Making Arabic search actually find things

Why a naïve query misses most of its matches in Arabic text, and how diacritic-insensitive search + a client-side mirror fixes it without slowing down.

SearchPostgresArabic NLP

The first time I searched my own library for a word I knew was in there, it returned almost nothing. The text was full of the word — just not the way I'd typed it. That's the whole problem with Arabic search in one sentence: the same word is written many ways.

Why naïve search fails

Arabic carries optional diacritics (harakat) that mark short vowels, an elongation character (tatweel) used purely for typesetting, and several interchangeable letterforms — the alef and ya variants in particular. A passage might store a word fully vocalised; a user almost always types it bare. To a database doing exact or even tsvector matching, those are different strings.
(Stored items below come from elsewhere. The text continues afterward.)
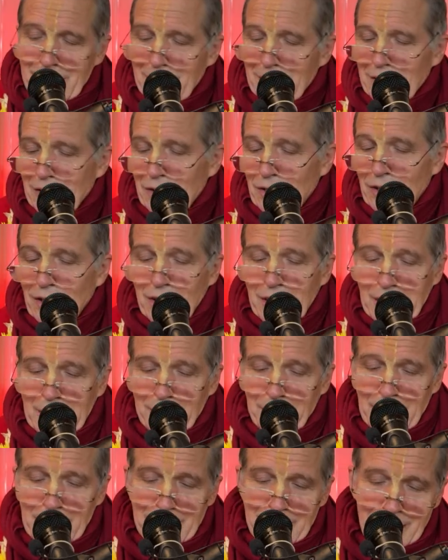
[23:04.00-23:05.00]

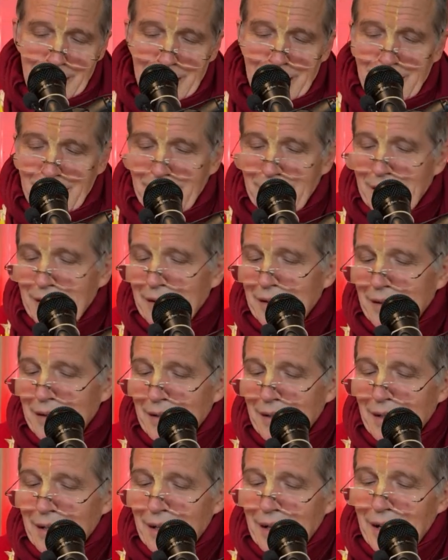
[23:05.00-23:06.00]
screaming,
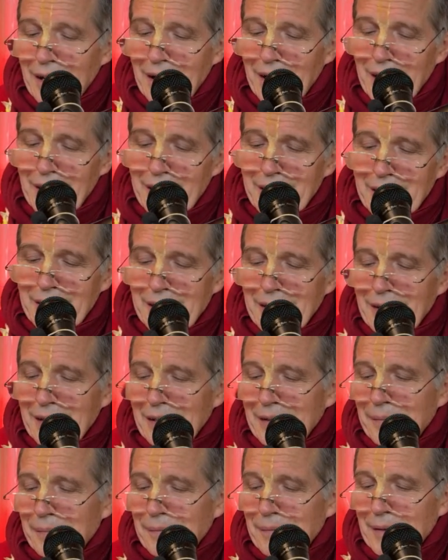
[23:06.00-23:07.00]
and
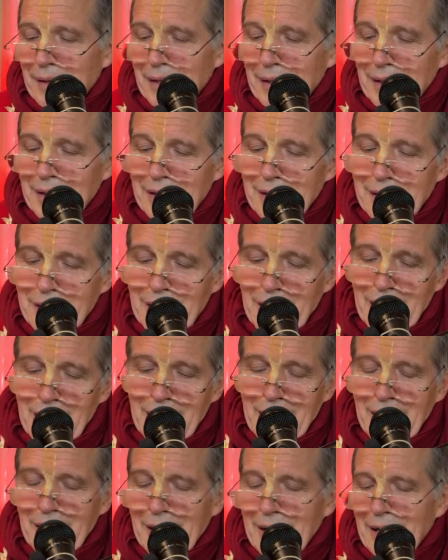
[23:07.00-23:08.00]
um, they
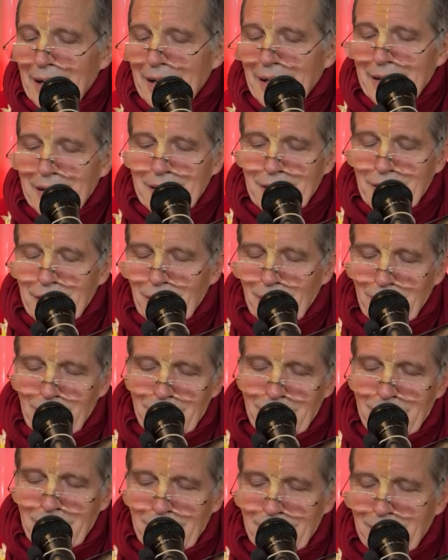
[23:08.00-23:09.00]
uh,
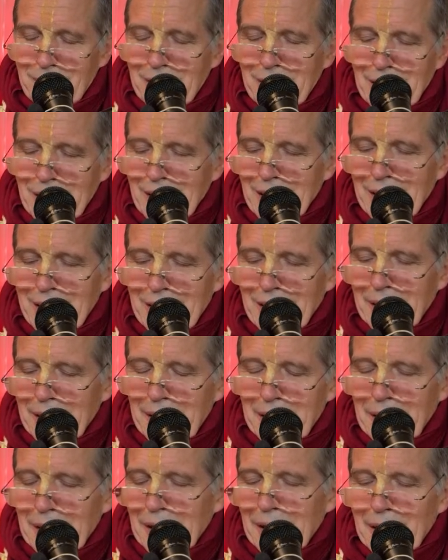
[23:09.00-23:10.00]
don't really
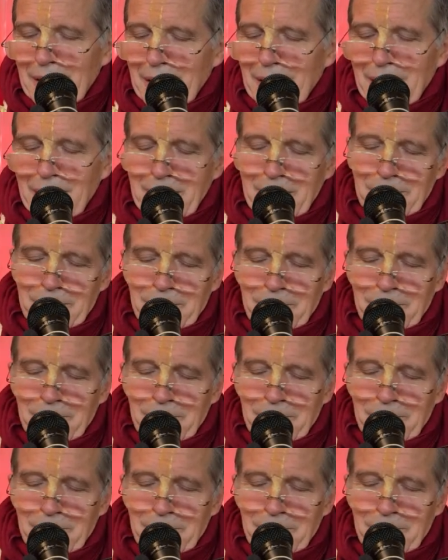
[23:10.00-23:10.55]
uh,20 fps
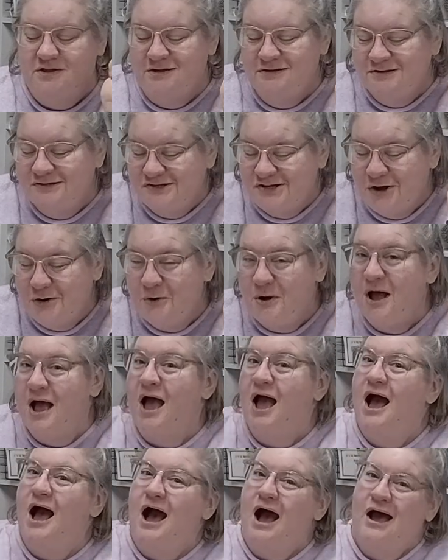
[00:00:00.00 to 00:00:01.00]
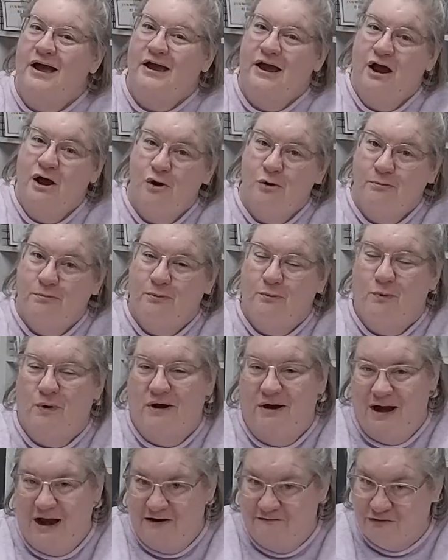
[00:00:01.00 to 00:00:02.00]
So I hope
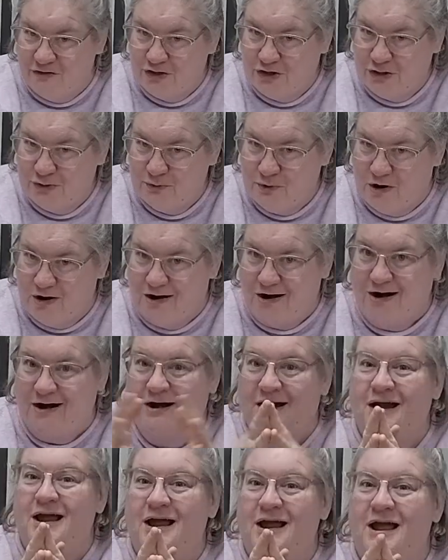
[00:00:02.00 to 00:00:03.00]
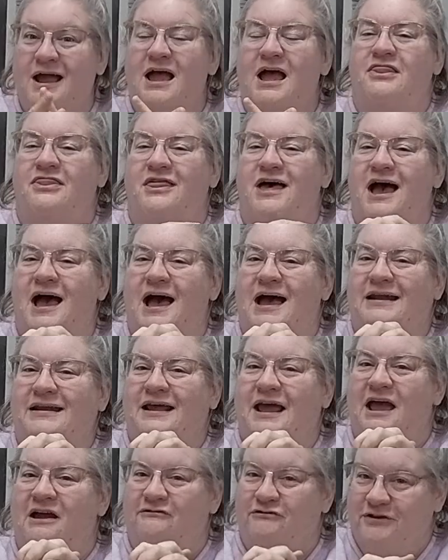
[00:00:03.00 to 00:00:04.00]
wherever you are that
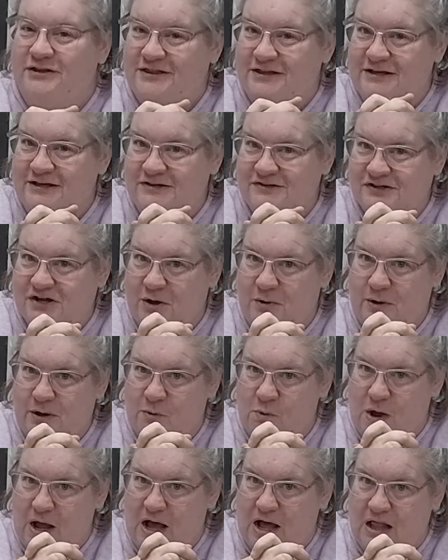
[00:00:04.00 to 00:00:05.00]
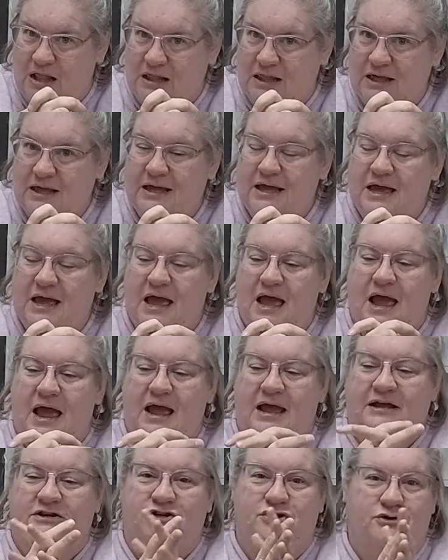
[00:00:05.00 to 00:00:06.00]
everything is going well
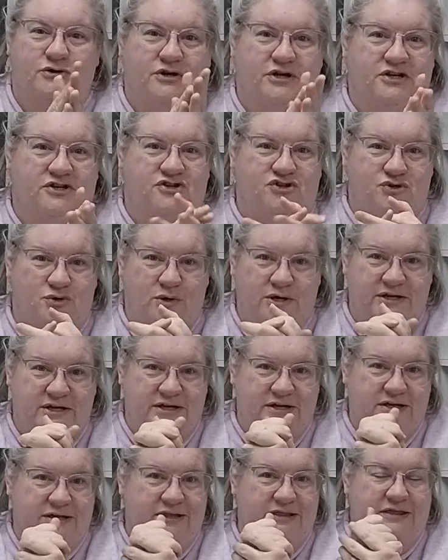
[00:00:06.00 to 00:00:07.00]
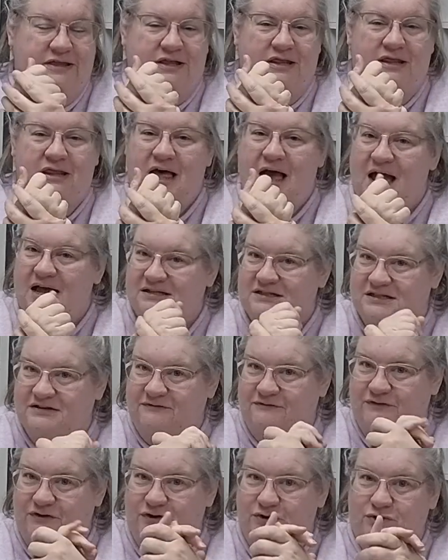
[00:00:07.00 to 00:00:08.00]
and you're enjoying the
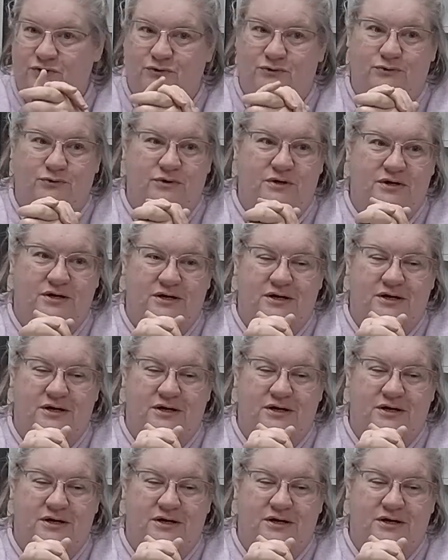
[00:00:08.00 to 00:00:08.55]
few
Normalize once, at the database layer

The fix is to compare a normalized form of both the stored text and the query: strip harakat and tatweel, fold the variant letters to a canonical form, and match on that. The important decision is where this happens. Doing it per-query is slow and unindexable. Instead I made it an IMMUTABLE SQL function and built a trigram index over its output, so the normalized form is computed once and searched fast.

-- match on the normalized form, backed by a GIN trigram index
CREATE INDEX idx_passages_ar_norm
  ON passages USING gin (normalize_arabic(arabic) gin_trgm_ops);

SELECT id, arabic
FROM passages
WHERE normalize_arabic(arabic) ILIKE '%' || normalize_arabic($1) || '%';

The original glyphs are never modified — they're preserved verbatim for display, because scholars care about the exact vocalised text. Normalization is purely a matching concern.

Mirror the same logic on the client

Highlighting matches in the UI needs the samenormalization, or the highlight drifts off the real word. So the client carries a mirror of the normalization rules, applied only for highlight alignment. Keeping one source of truth for "what counts as the same word" — expressed twice, in SQL and in JS — is the part worth testing hard.

Keyword isn't enough either

Normalized matching nails exact terms, names, and citation numbers. It can't answer a conceptual question. For that there's a second, semantic path built on embeddings — and the two together (exact + conceptual) are what the library actually runs. But the unglamorous normalization layer is what made search trustworthy first.